• **WHAT THE TASK ASKS**: Lines outside the range are not wanted. Give again exactly the lines between the line holding "[0:03.00-0:03.75]" and the line holding "Transcript, with fillers: up-and-coming", inclusive, from the listing below.

"""

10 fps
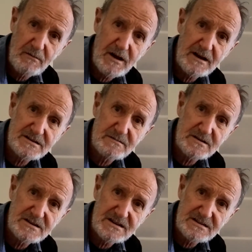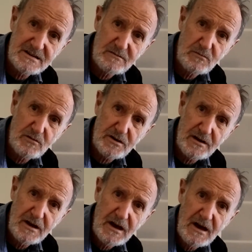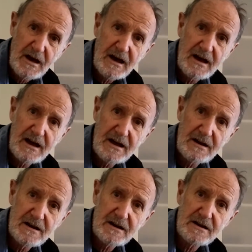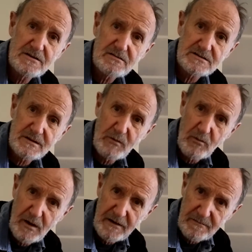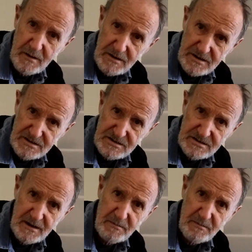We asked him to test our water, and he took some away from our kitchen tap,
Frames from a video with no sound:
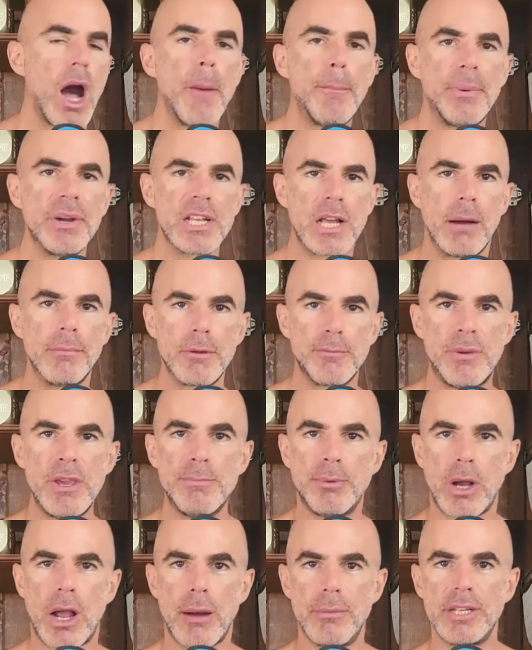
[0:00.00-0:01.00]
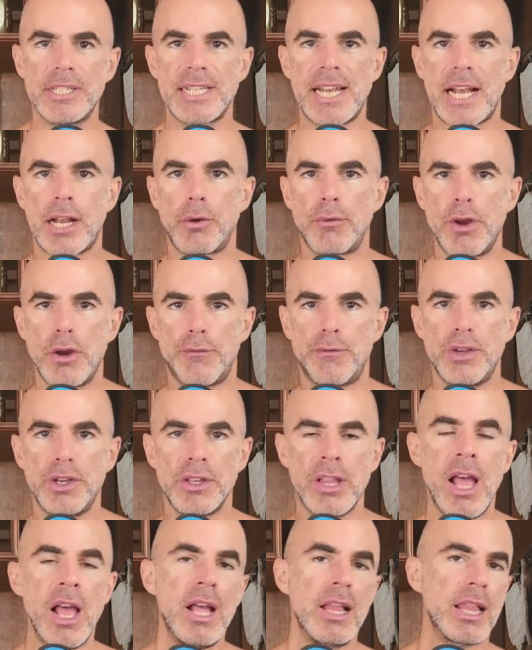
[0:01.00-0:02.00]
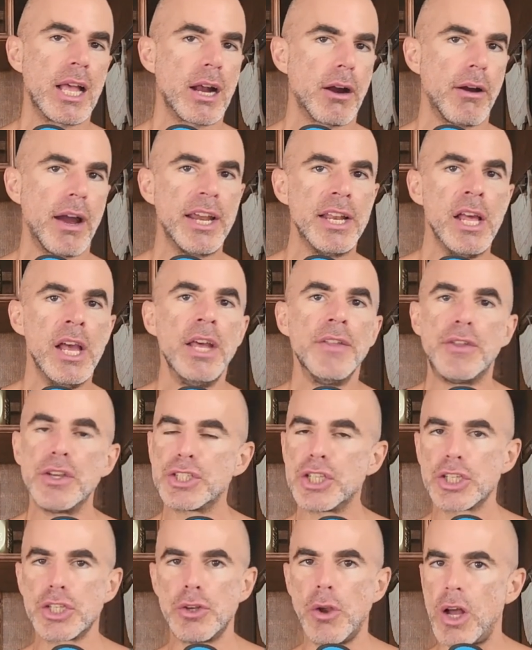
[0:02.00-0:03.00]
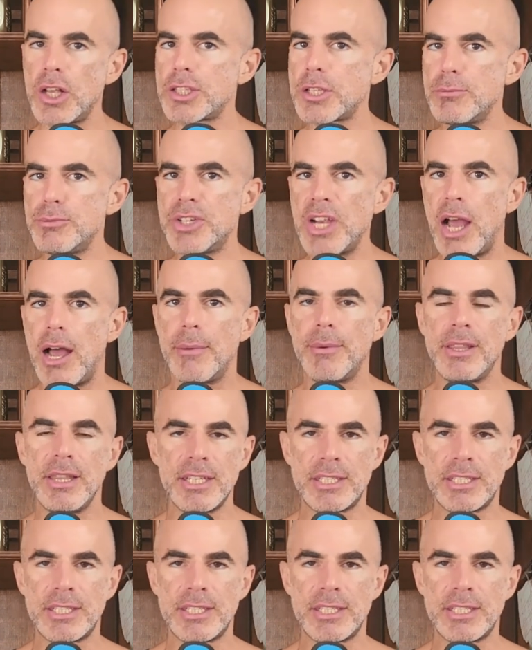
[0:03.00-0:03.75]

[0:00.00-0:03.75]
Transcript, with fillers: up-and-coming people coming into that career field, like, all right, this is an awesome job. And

"""
"""

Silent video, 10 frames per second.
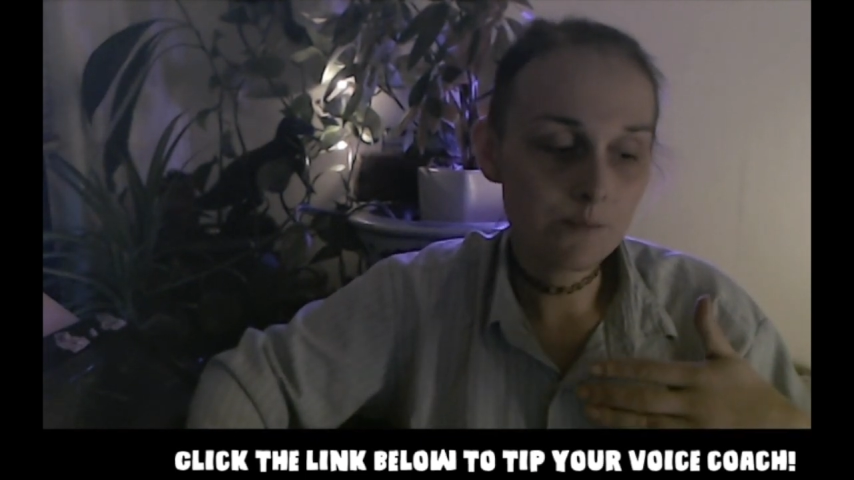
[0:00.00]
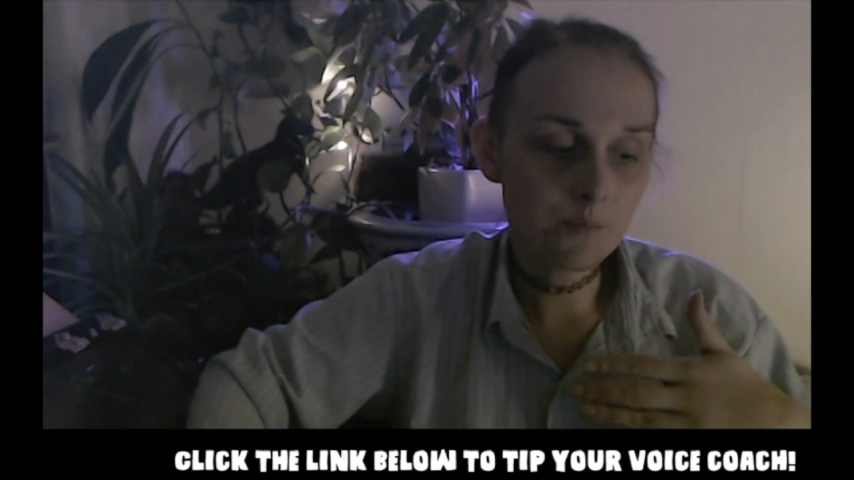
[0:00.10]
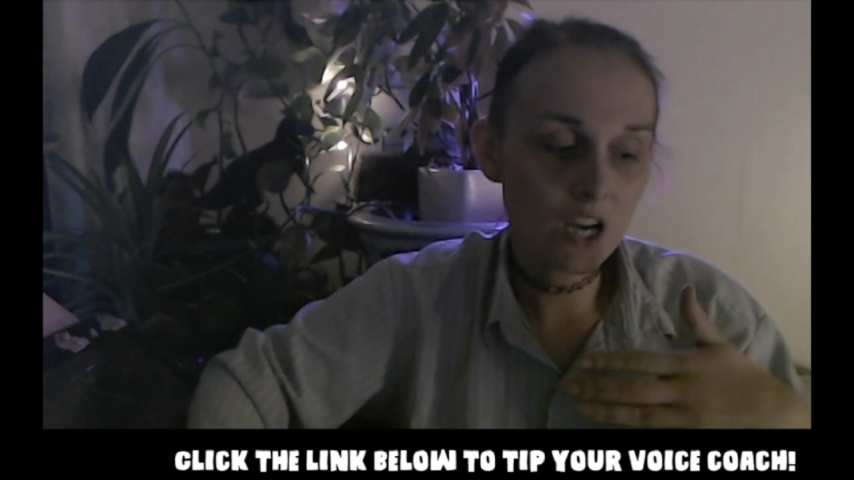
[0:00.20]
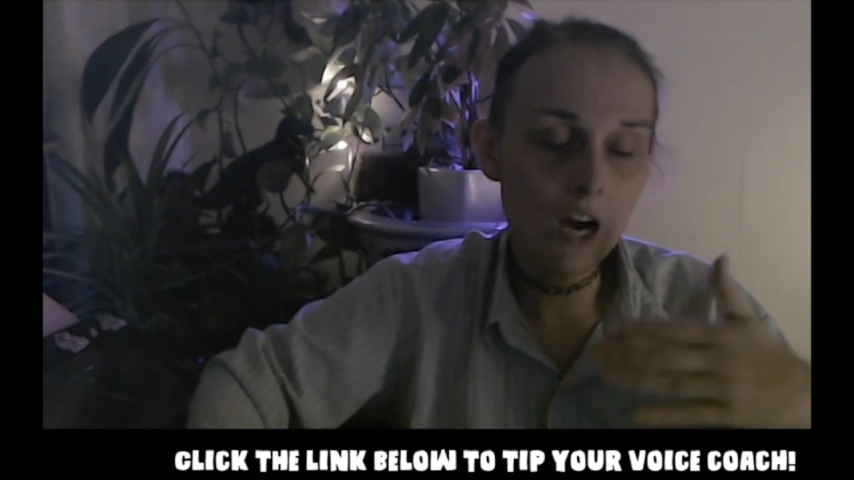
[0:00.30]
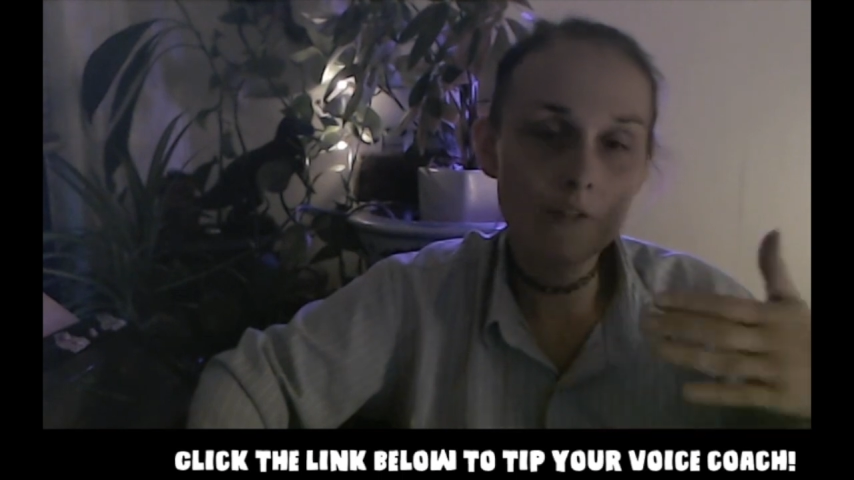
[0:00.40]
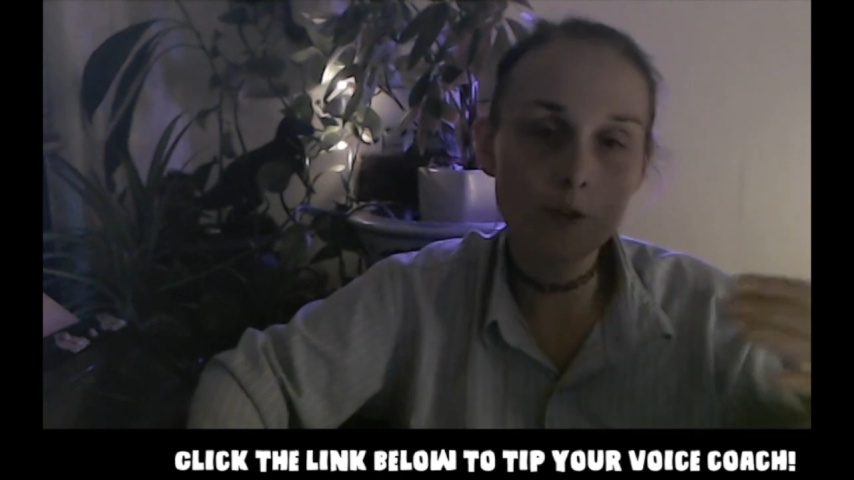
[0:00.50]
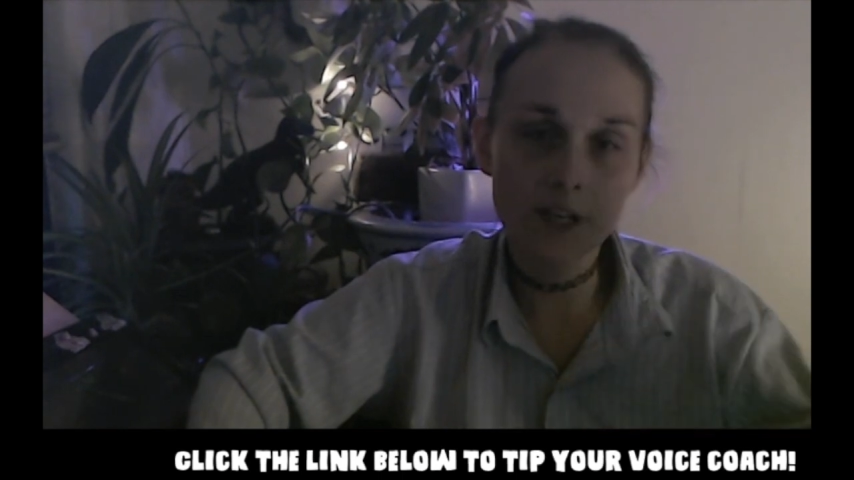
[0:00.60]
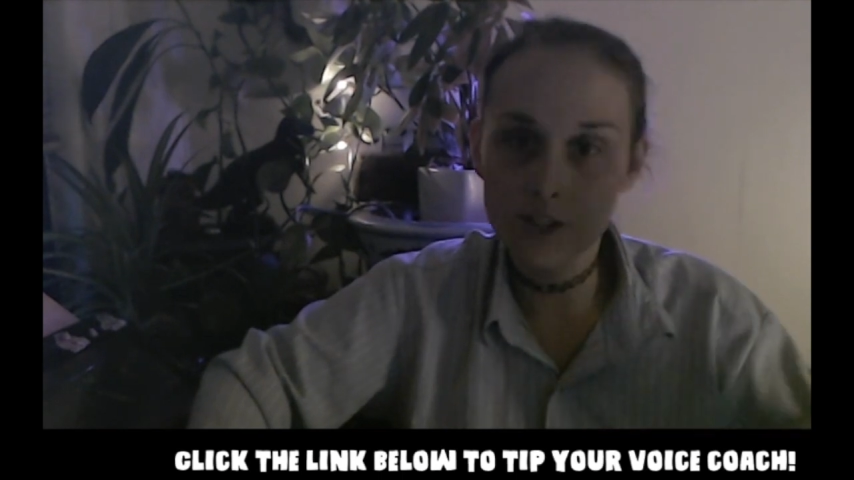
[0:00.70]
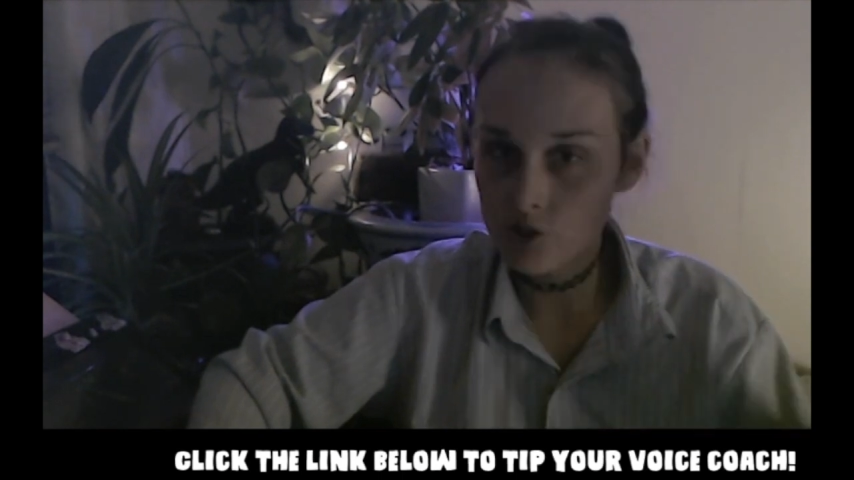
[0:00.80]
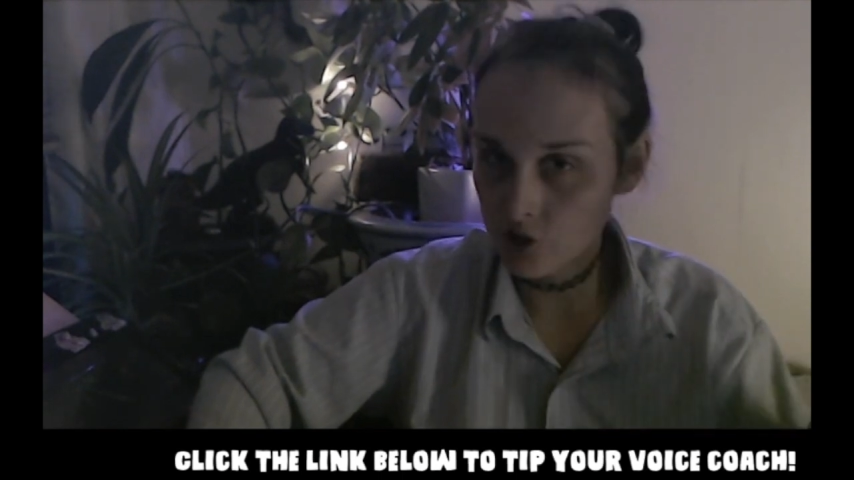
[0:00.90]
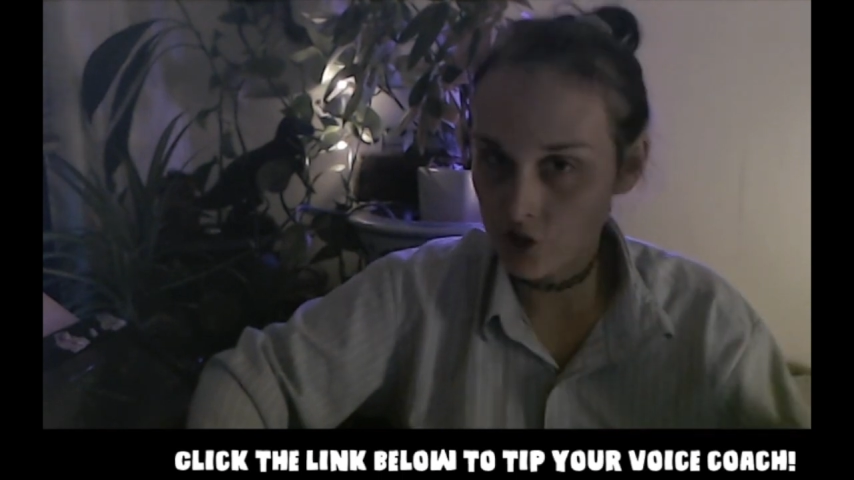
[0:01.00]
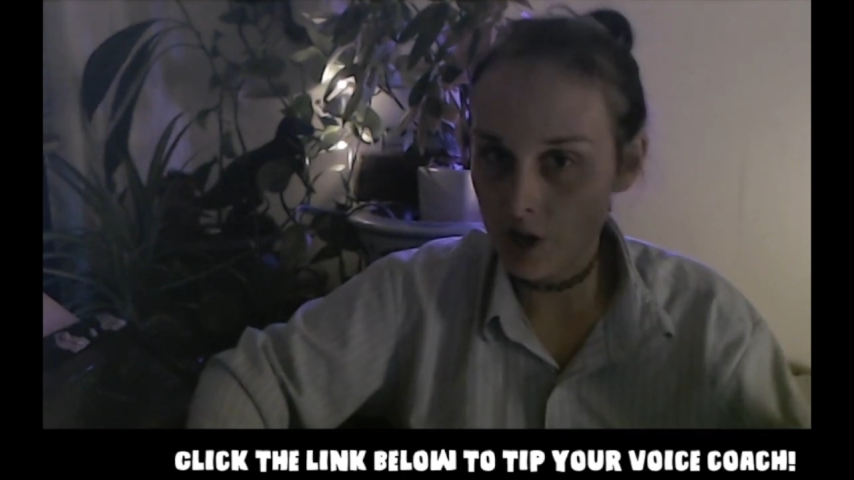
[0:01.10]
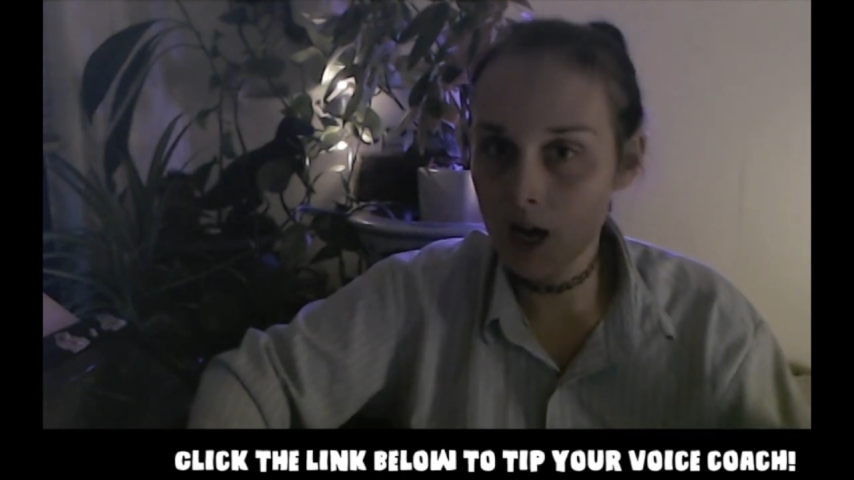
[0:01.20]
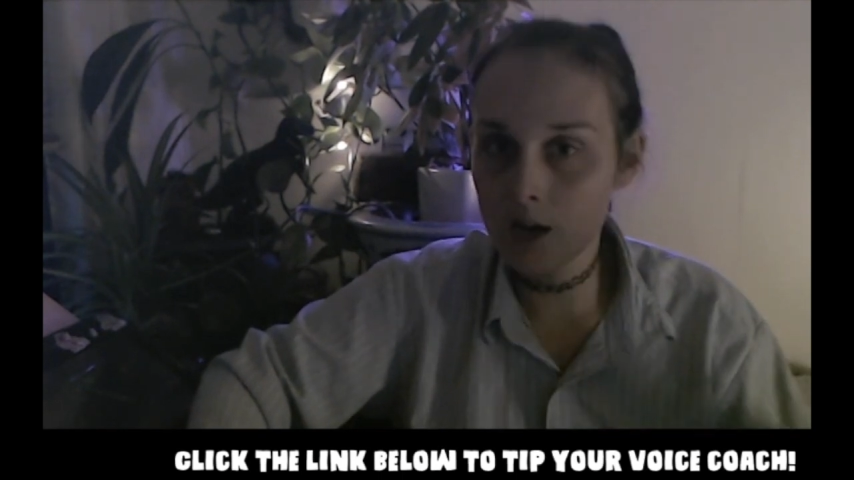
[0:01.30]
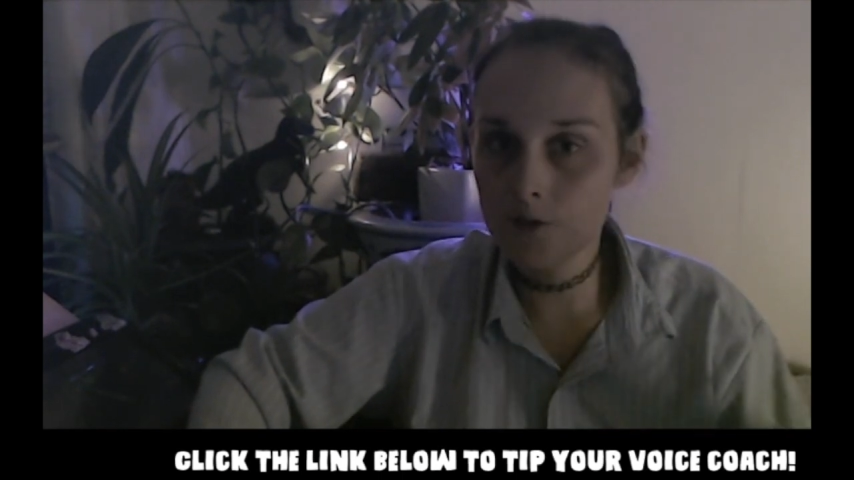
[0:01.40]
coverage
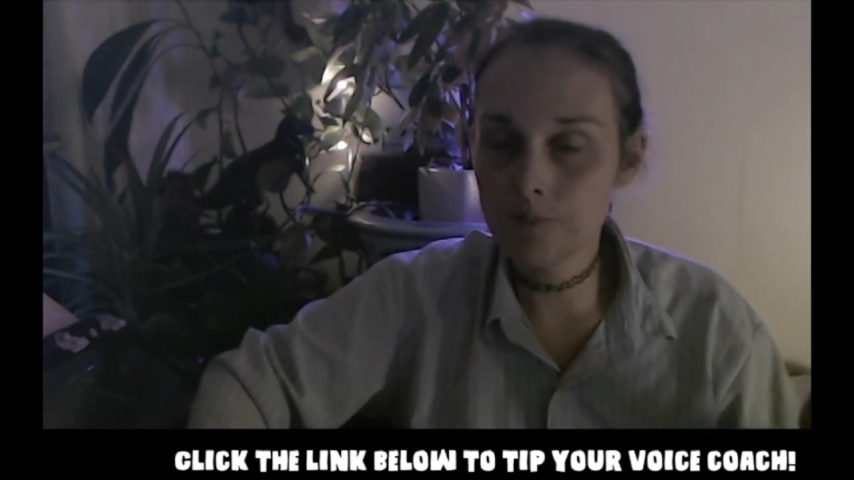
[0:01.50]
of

"""

• **SOLUTION**:
[0:03.00-0:03.75]

[0:00.00-0:03.75]
Transcript, with fillers: up-and-coming people coming into that career field, like, all right, this is an awesome job. And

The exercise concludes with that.